Data provided:
============================================================
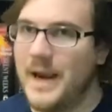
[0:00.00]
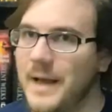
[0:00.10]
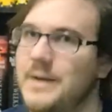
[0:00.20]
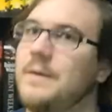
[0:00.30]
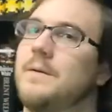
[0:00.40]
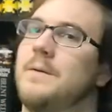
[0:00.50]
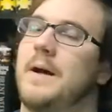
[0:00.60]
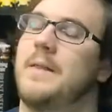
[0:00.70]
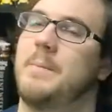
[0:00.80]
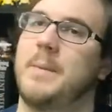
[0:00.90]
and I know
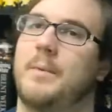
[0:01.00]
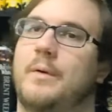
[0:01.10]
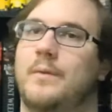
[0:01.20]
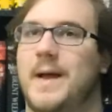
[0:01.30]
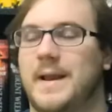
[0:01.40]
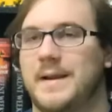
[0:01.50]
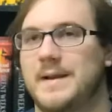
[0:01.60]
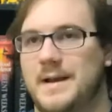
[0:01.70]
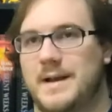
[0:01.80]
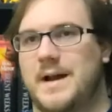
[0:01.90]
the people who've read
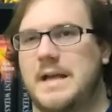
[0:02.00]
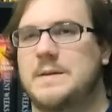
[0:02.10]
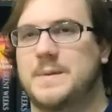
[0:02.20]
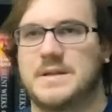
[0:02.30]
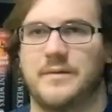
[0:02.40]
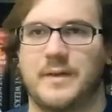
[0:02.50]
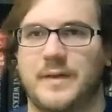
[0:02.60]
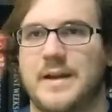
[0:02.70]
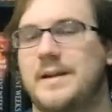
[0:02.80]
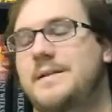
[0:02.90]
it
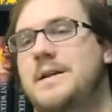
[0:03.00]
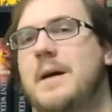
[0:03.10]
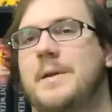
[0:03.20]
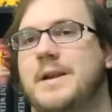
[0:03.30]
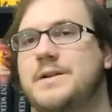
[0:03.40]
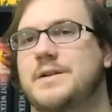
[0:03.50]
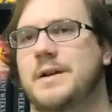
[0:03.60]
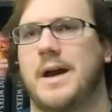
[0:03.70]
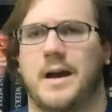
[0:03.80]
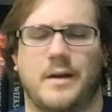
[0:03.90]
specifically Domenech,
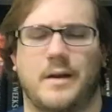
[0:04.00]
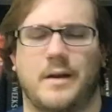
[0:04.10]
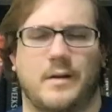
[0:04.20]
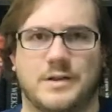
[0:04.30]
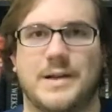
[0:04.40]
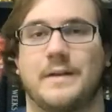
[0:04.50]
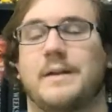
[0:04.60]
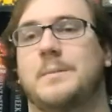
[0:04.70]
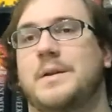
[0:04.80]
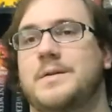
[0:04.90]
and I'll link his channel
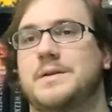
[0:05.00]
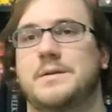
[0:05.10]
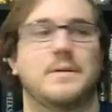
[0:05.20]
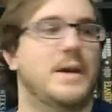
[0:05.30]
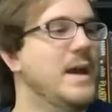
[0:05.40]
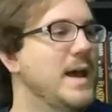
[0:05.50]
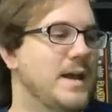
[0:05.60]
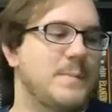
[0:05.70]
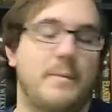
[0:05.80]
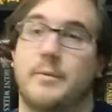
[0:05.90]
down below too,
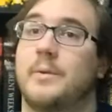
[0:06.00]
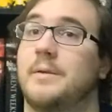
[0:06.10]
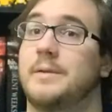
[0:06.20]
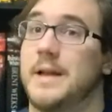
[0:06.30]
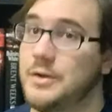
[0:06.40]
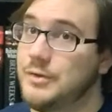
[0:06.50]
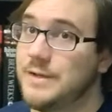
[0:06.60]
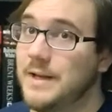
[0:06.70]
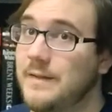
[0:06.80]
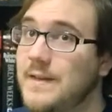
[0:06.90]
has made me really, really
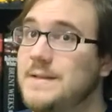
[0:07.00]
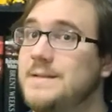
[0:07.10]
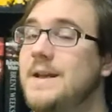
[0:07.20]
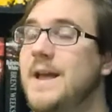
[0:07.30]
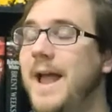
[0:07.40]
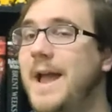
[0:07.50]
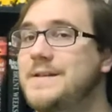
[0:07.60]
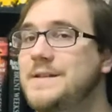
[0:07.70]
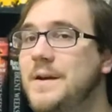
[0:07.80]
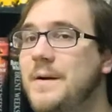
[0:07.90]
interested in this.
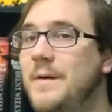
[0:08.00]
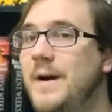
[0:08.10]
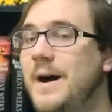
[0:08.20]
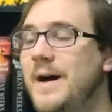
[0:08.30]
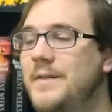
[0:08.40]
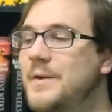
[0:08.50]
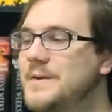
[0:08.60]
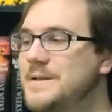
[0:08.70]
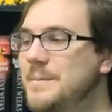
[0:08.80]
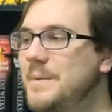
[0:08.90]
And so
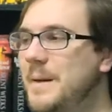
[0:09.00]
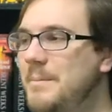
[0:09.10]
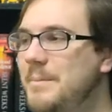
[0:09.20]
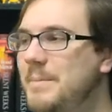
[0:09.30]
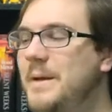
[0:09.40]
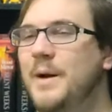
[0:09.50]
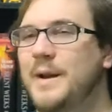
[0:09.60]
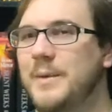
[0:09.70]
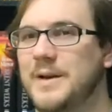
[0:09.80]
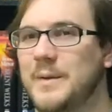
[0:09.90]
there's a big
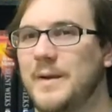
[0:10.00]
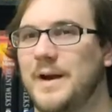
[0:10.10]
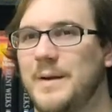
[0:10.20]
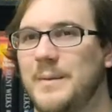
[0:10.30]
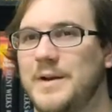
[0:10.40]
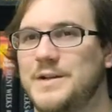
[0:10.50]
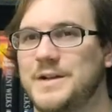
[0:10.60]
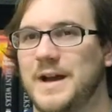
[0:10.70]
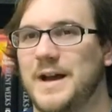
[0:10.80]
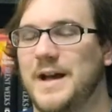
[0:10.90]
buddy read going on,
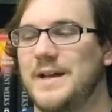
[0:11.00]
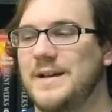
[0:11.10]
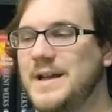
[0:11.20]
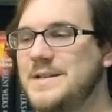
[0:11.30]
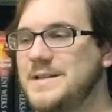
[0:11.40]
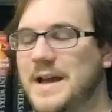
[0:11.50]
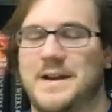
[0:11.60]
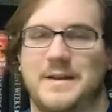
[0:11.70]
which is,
============================================================
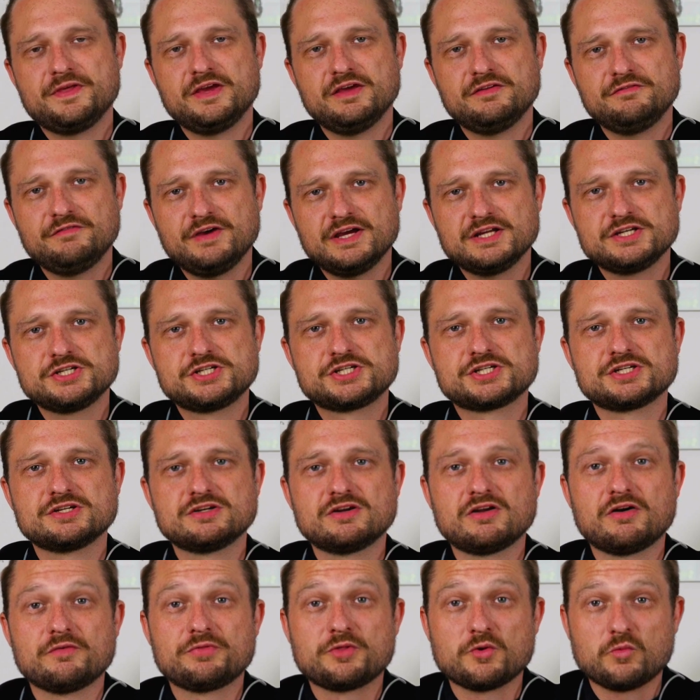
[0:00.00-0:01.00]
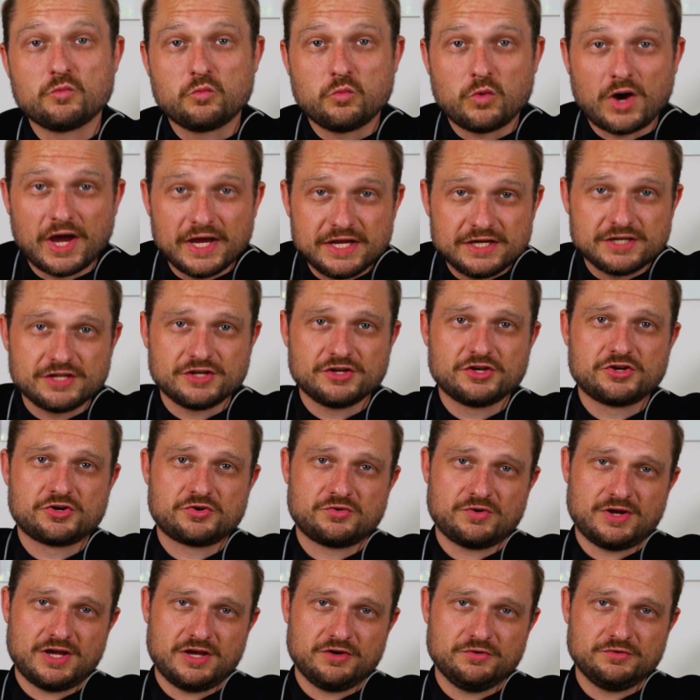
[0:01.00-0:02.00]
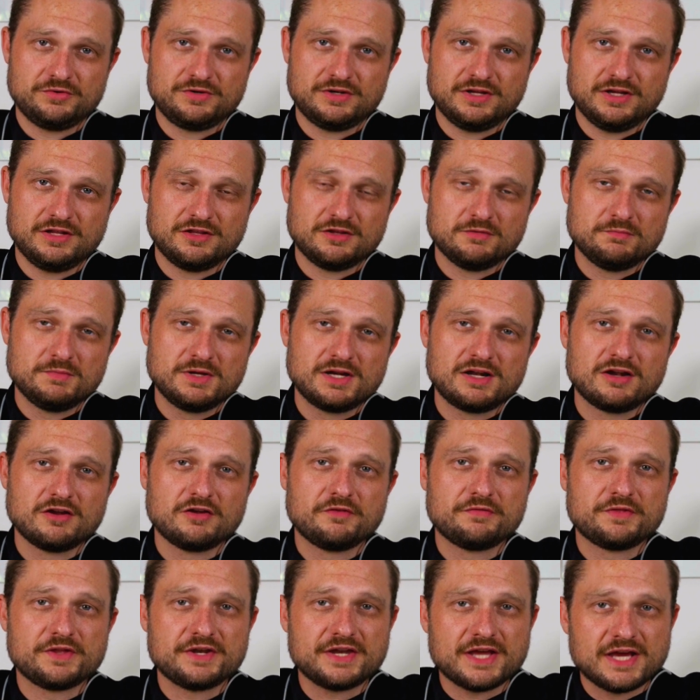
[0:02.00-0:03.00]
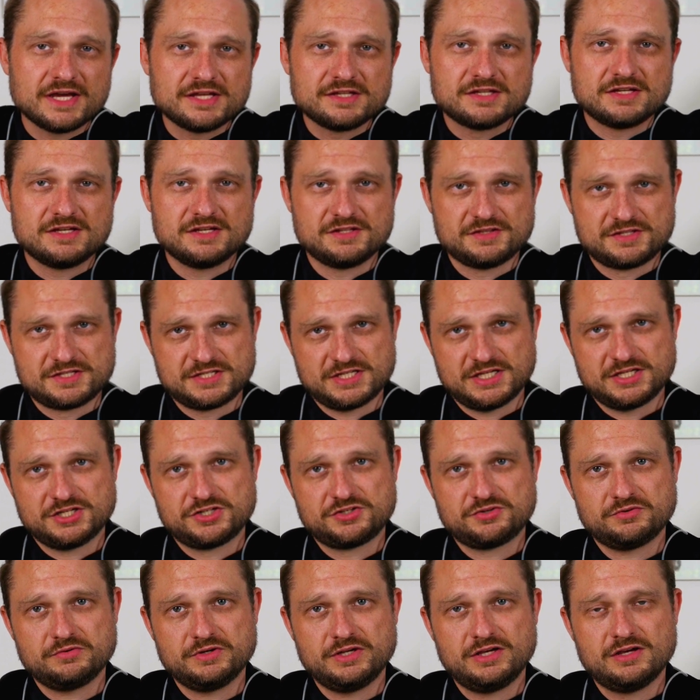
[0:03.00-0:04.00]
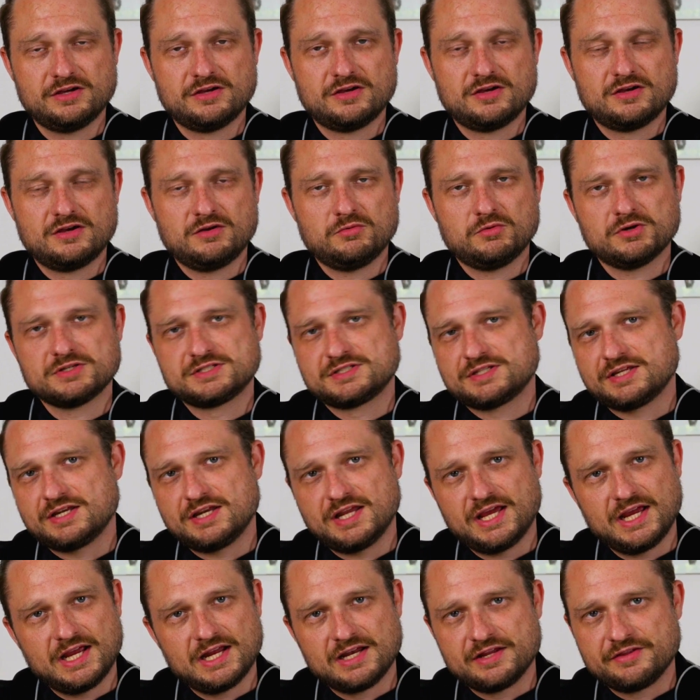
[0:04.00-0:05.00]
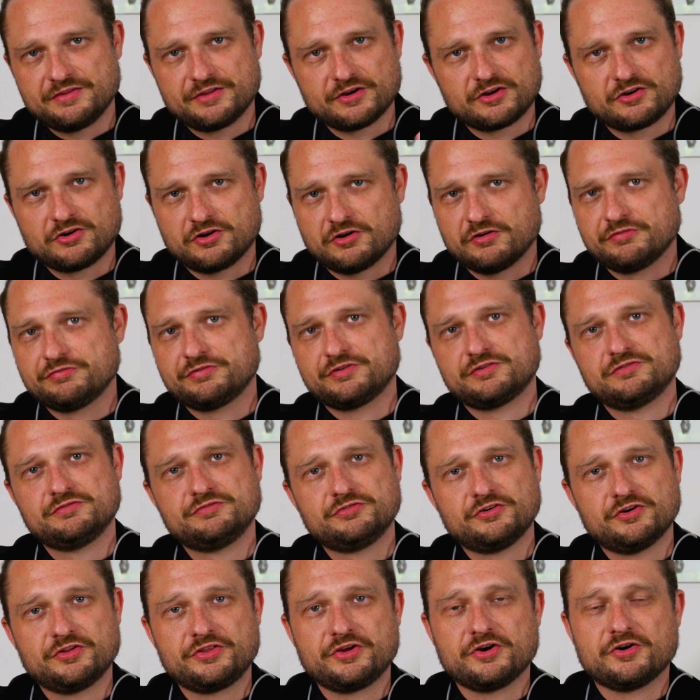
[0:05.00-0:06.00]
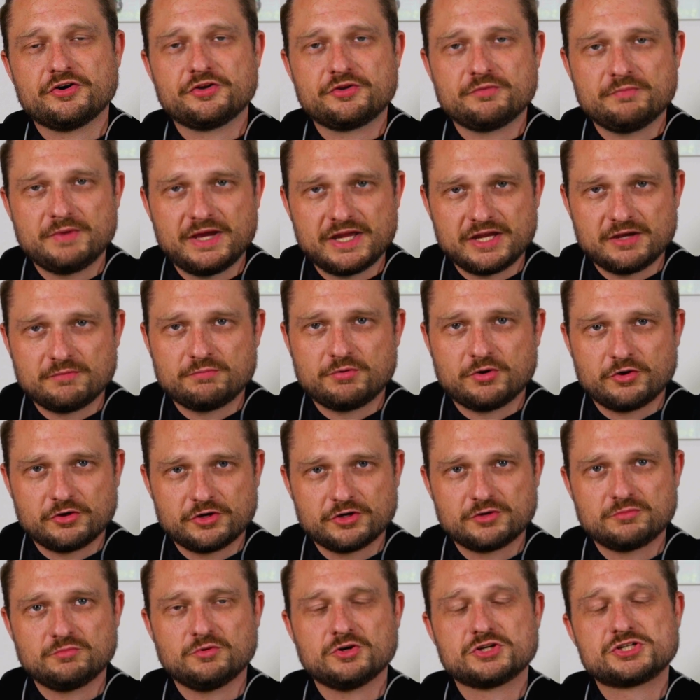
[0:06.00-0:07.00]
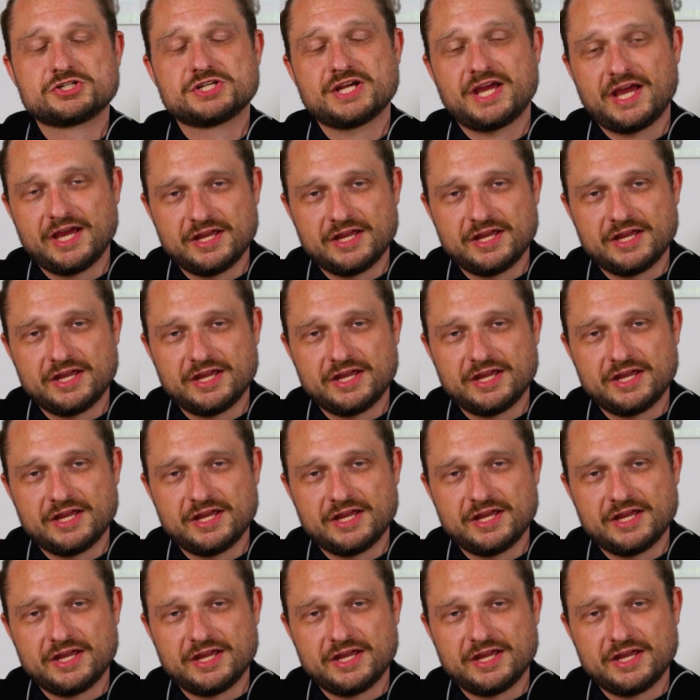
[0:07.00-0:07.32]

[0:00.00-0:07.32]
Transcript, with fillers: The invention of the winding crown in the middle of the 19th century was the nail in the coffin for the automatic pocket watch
============================================================
Work instruction: Your answer must be everything above from the line with "[0:04.00-0:05.00]" down to the line with "Transcript, with fillers: The", word for word, and no pictures.

Result of the task:
[0:04.00-0:05.00]
[0:05.00-0:06.00]
[0:06.00-0:07.00]
[0:07.00-0:07.32]

[0:00.00-0:07.32]
Transcript, with fillers: The invention of the winding crown in the middle of the 19th century was the nail in the coffin for the automatic pocket watch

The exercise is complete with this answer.